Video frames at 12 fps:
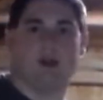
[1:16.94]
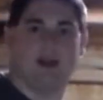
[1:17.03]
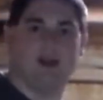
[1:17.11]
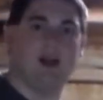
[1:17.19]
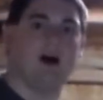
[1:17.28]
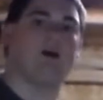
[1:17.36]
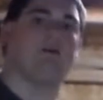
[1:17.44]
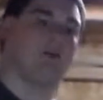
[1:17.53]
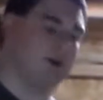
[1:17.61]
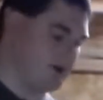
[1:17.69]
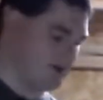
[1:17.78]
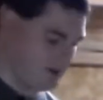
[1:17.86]
what I
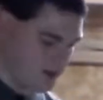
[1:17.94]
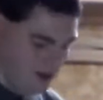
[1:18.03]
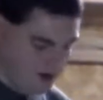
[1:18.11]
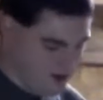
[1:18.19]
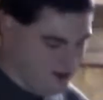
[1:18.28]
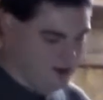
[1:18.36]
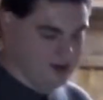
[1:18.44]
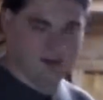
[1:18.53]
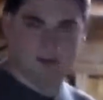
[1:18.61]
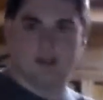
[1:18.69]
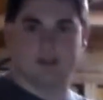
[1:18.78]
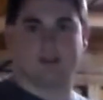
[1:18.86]
got
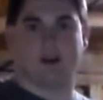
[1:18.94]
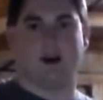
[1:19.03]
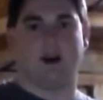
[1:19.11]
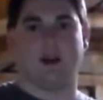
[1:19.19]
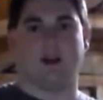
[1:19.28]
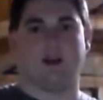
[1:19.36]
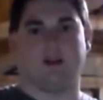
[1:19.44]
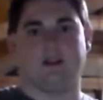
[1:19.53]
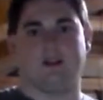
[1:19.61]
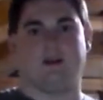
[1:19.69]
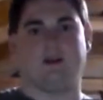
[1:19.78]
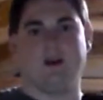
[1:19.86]
is this guy,
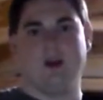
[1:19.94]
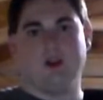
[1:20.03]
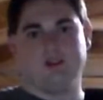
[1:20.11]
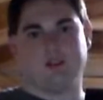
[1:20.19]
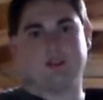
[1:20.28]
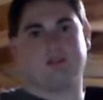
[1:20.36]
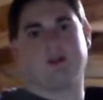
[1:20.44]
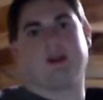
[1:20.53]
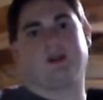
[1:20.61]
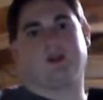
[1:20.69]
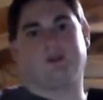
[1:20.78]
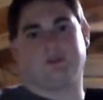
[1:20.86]
and it's just a
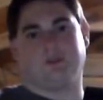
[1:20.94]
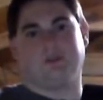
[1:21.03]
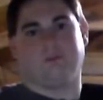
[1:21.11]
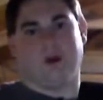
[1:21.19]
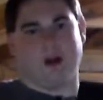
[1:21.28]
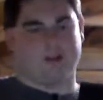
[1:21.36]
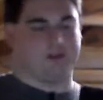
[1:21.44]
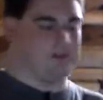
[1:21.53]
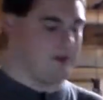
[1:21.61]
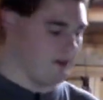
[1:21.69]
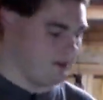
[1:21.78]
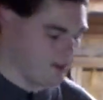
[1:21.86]
regular
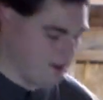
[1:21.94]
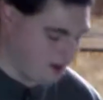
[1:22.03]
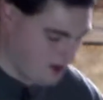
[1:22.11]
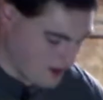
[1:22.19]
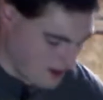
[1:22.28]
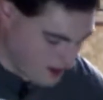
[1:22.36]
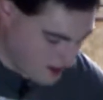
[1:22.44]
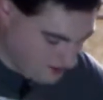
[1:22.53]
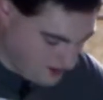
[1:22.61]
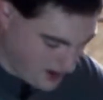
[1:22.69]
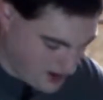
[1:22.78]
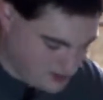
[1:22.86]
toolbox, you might think,
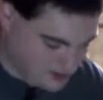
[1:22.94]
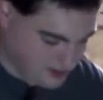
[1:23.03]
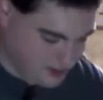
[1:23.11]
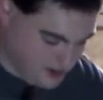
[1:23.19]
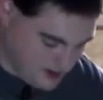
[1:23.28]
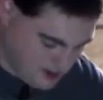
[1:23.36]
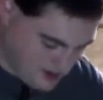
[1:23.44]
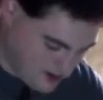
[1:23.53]
but actually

■ **Problem requirements**:
Write every entry again exactly as given, skipping the pictures.

■ **Problem solution**:
Video frames at 12 fps:
[1:16.94]
[1:17.03]
[1:17.11]
[1:17.19]
[1:17.28]
[1:17.36]
[1:17.44]
[1:17.53]
[1:17.61]
[1:17.69]
[1:17.78]
[1:17.86]
what I
[1:17.94]
[1:18.03]
[1:18.11]
[1:18.19]
[1:18.28]
[1:18.36]
[1:18.44]
[1:18.53]
[1:18.61]
[1:18.69]
[1:18.78]
[1:18.86]
got
[1:18.94]
[1:19.03]
[1:19.11]
[1:19.19]
[1:19.28]
[1:19.36]
[1:19.44]
[1:19.53]
[1:19.61]
[1:19.69]
[1:19.78]
[1:19.86]
is this guy,
[1:19.94]
[1:20.03]
[1:20.11]
[1:20.19]
[1:20.28]
[1:20.36]
[1:20.44]
[1:20.53]
[1:20.61]
[1:20.69]
[1:20.78]
[1:20.86]
and it's just a
[1:20.94]
[1:21.03]
[1:21.11]
[1:21.19]
[1:21.28]
[1:21.36]
[1:21.44]
[1:21.53]
[1:21.61]
[1:21.69]
[1:21.78]
[1:21.86]
regular
[1:21.94]
[1:22.03]
[1:22.11]
[1:22.19]
[1:22.28]
[1:22.36]
[1:22.44]
[1:22.53]
[1:22.61]
[1:22.69]
[1:22.78]
[1:22.86]
toolbox, you might think,
[1:22.94]
[1:23.03]
[1:23.11]
[1:23.19]
[1:23.28]
[1:23.36]
[1:23.44]
[1:23.53]
but actually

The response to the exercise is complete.